Le Chêne et le Troupeau Étienne Fumars (1743 - 1806)

Un chêne fastueux, étalant son feuillage,
Formait sans le vouloir un salutaire ombrage,
Dans les ardeurs du jour, asile d’un troupeau.
Là le pasteur assis, jouant du chalumeau,
Amoureux, s’unissait au champêtre ramage
De sa chère Lison qui tournait le fuseau.
— Les ingrats ! disait l’arbre, agitant sa verdure,
A leur aise, à mes pieds, respirent la fraîcheur,
Sans louer ma bonté ; sans bénir ma parure
Qui les défend de la chaleur.
L’instant d’après, des glands, détachés par Zéphyr,
Bondissent sur le nez du chien et des brebis.

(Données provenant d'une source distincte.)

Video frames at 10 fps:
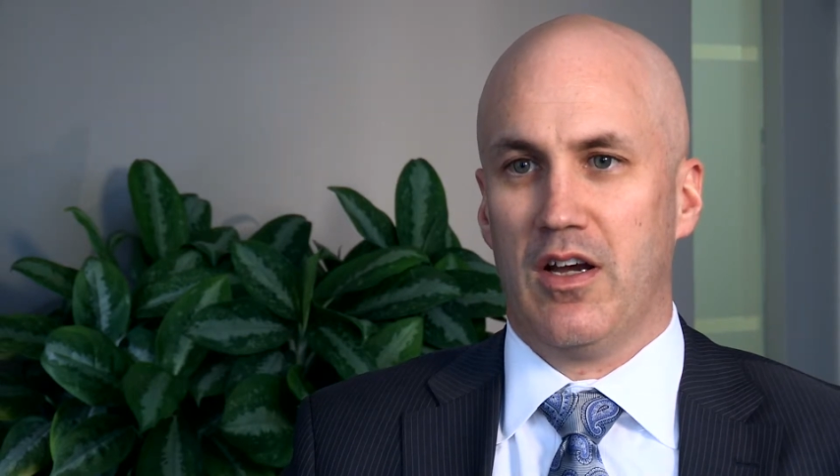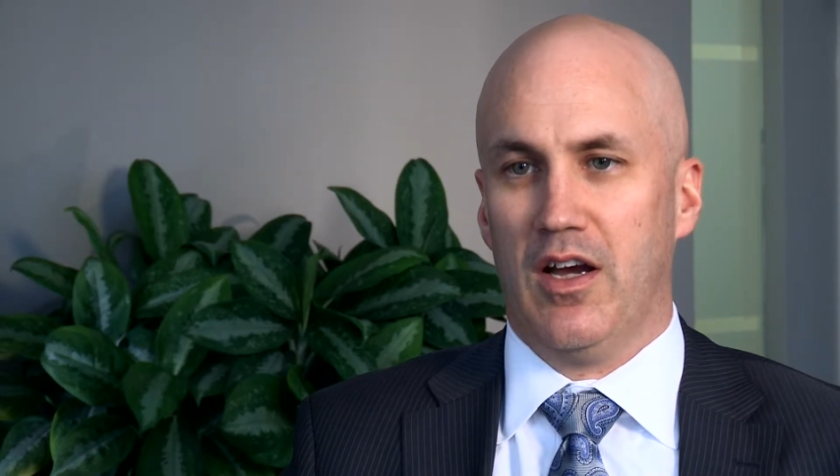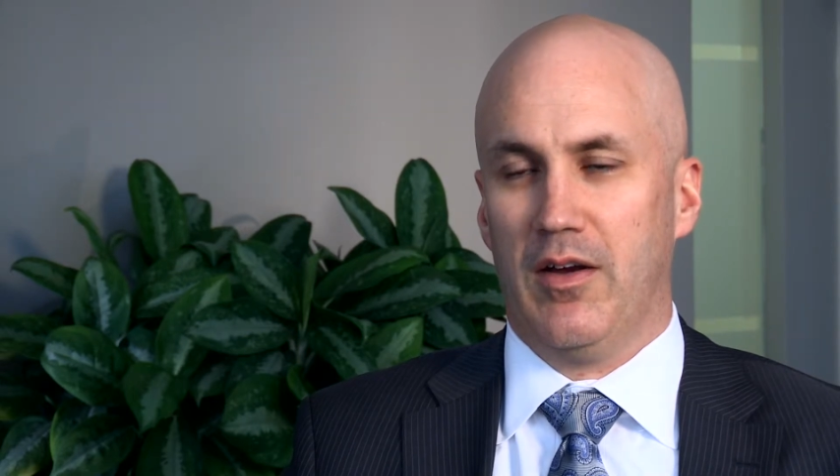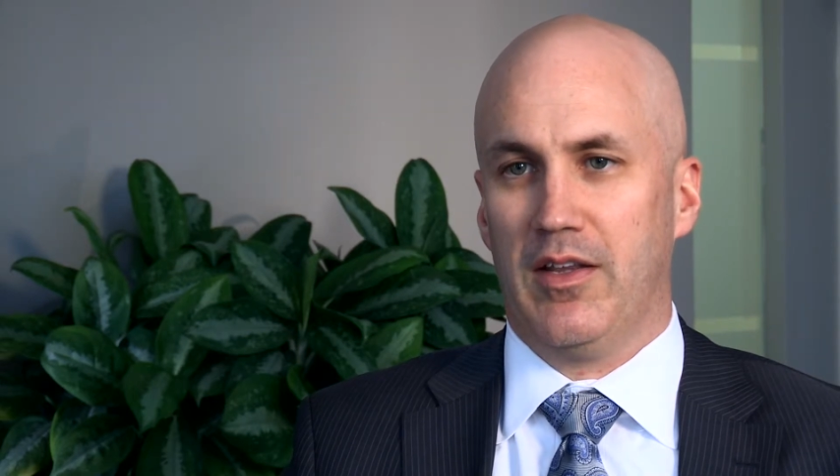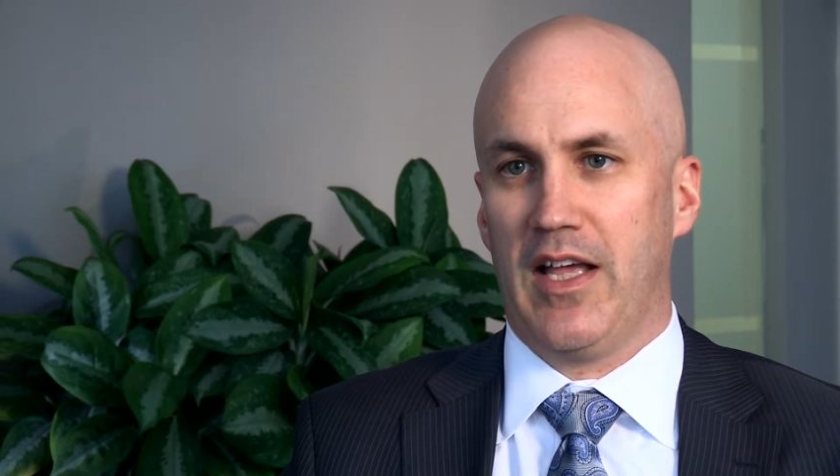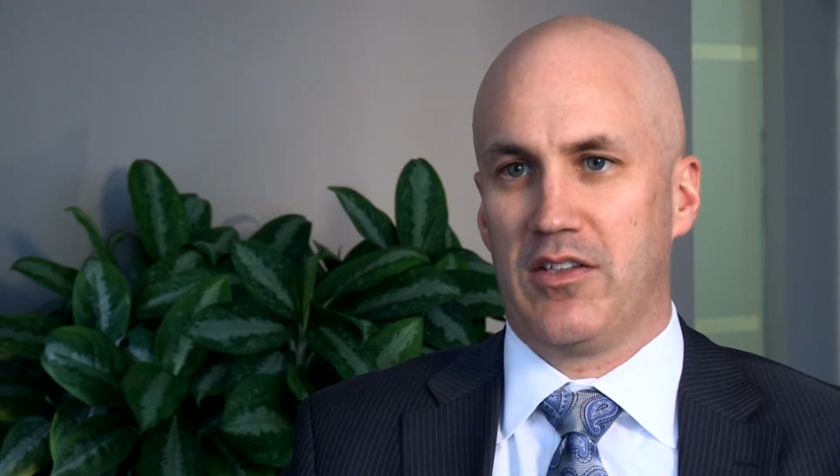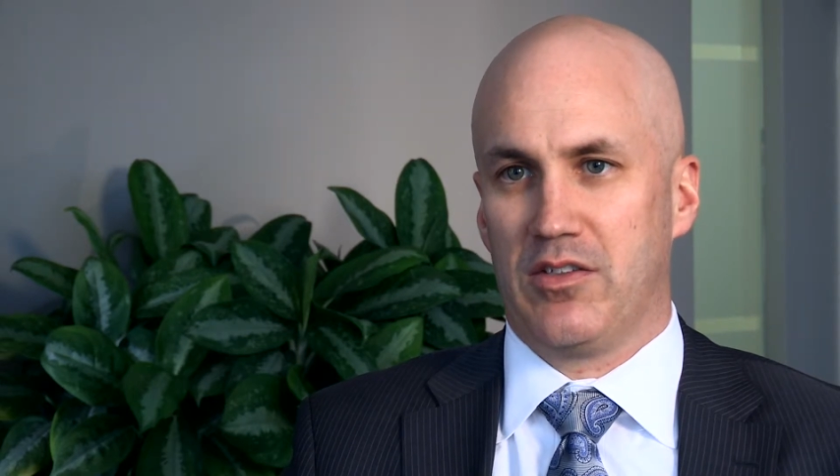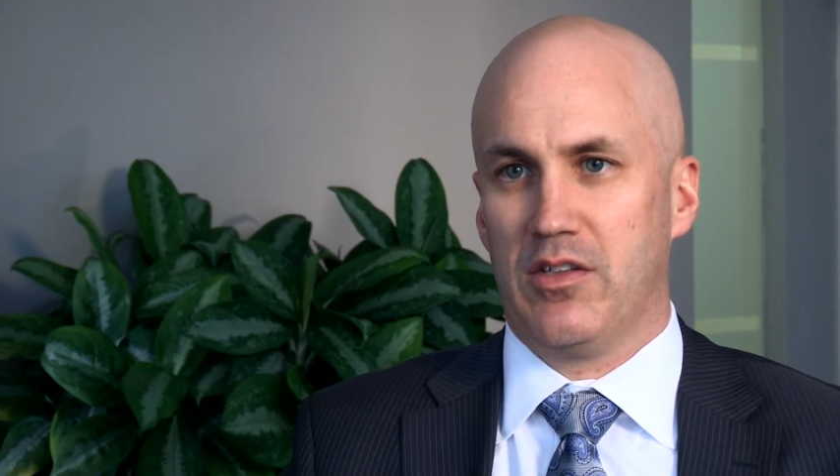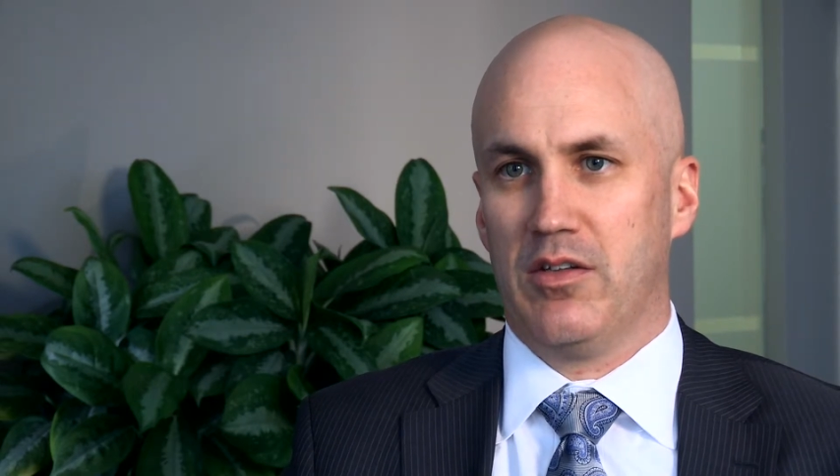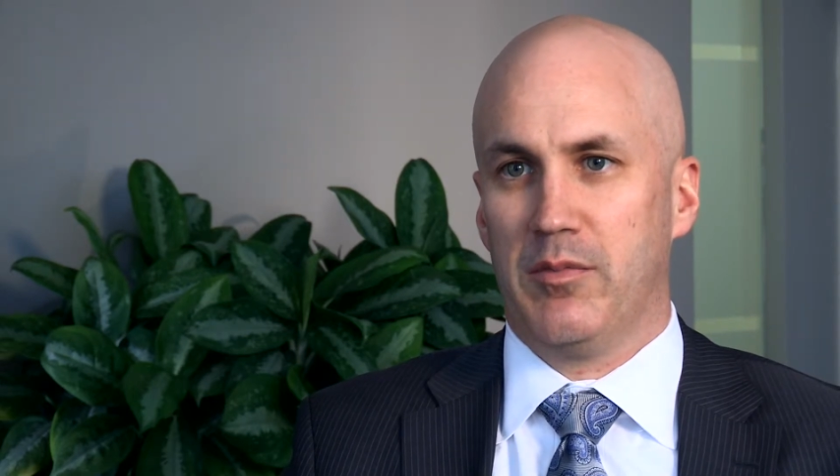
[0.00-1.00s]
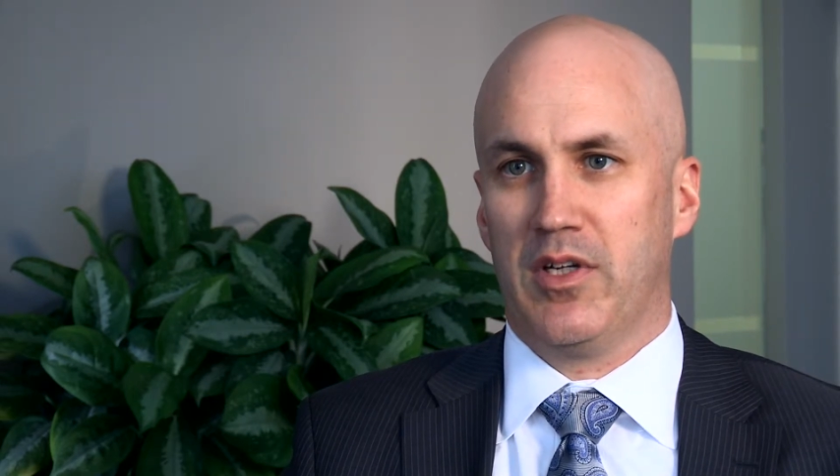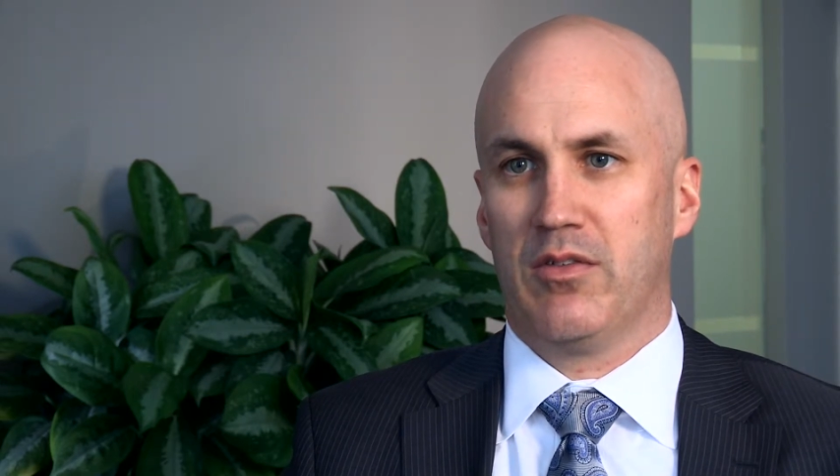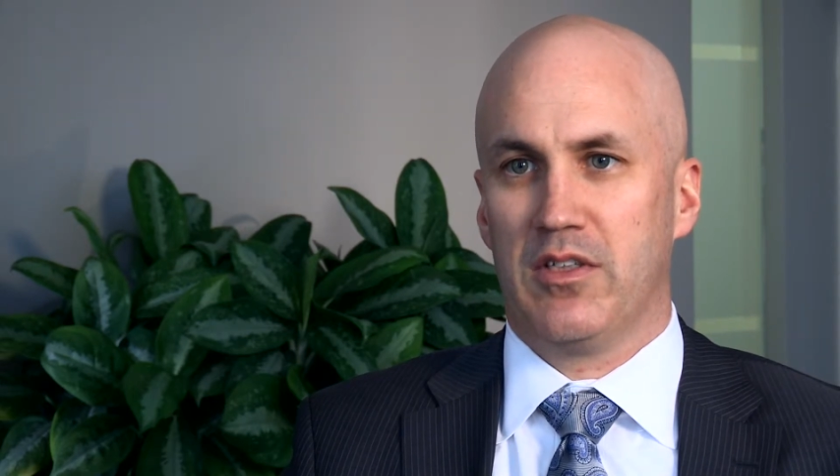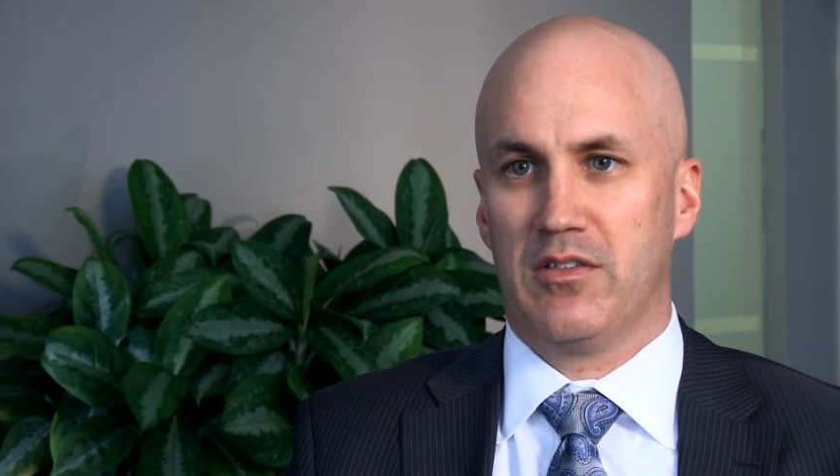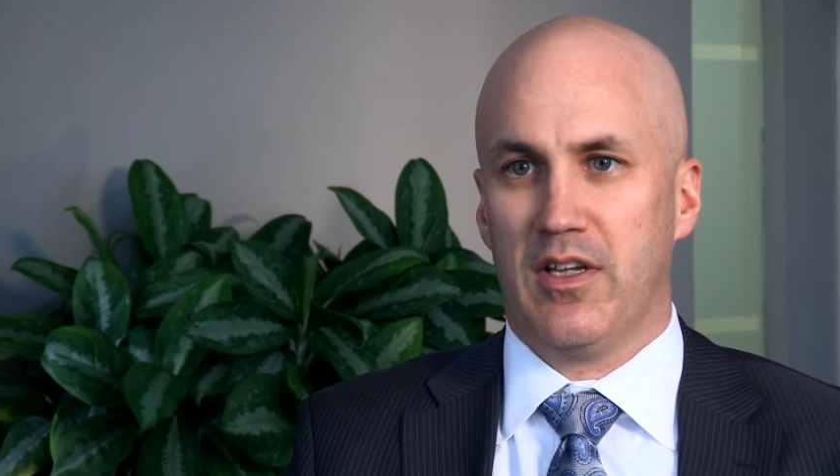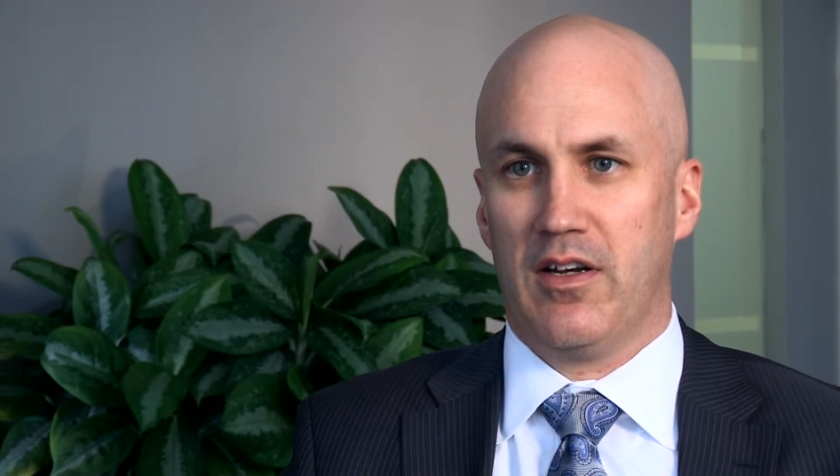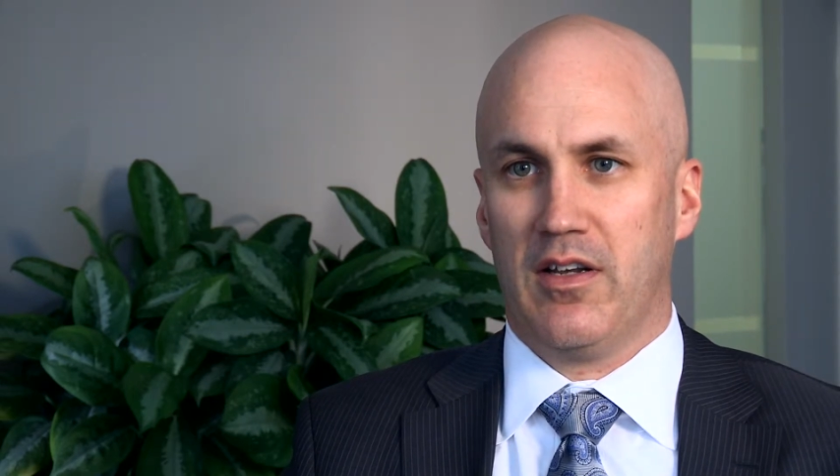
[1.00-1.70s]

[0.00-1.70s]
and that's the big reason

Holà ! dit le mâtin, mais voyez quel mépris !
Il nous écrasera quelque jour, sans mot dire !
Fait pour nous rafraîchir et pour nous abriter,
Il se plaît à nous insulter !
On bêle, on bêle, on se retire.
Lisette a de l’humeur, en cor plus le berger.

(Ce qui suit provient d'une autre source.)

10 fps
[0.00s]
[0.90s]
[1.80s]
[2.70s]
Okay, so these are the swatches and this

Vingt fois Grognard revient aboyer, en colère,
Fâché de ne pouvair autrement se venger ;
Et des ânes passant qui ne savaient l’affaire,
Oubliant leur fardeau, se plantent là pour braire.

J’ai vu parfois les grands reprocher aux petits
Un bien qu’ils ne pouvaient s’empêcher de leur faire ;
« Si nous ne dépensions, d’où seraient-ils nourris ? »
Et du faste des grands tirant leur nécessaire,
Pour une éclaboussure, insulte imaginaire,
Les petits s’indigner et jeter les hauts cris.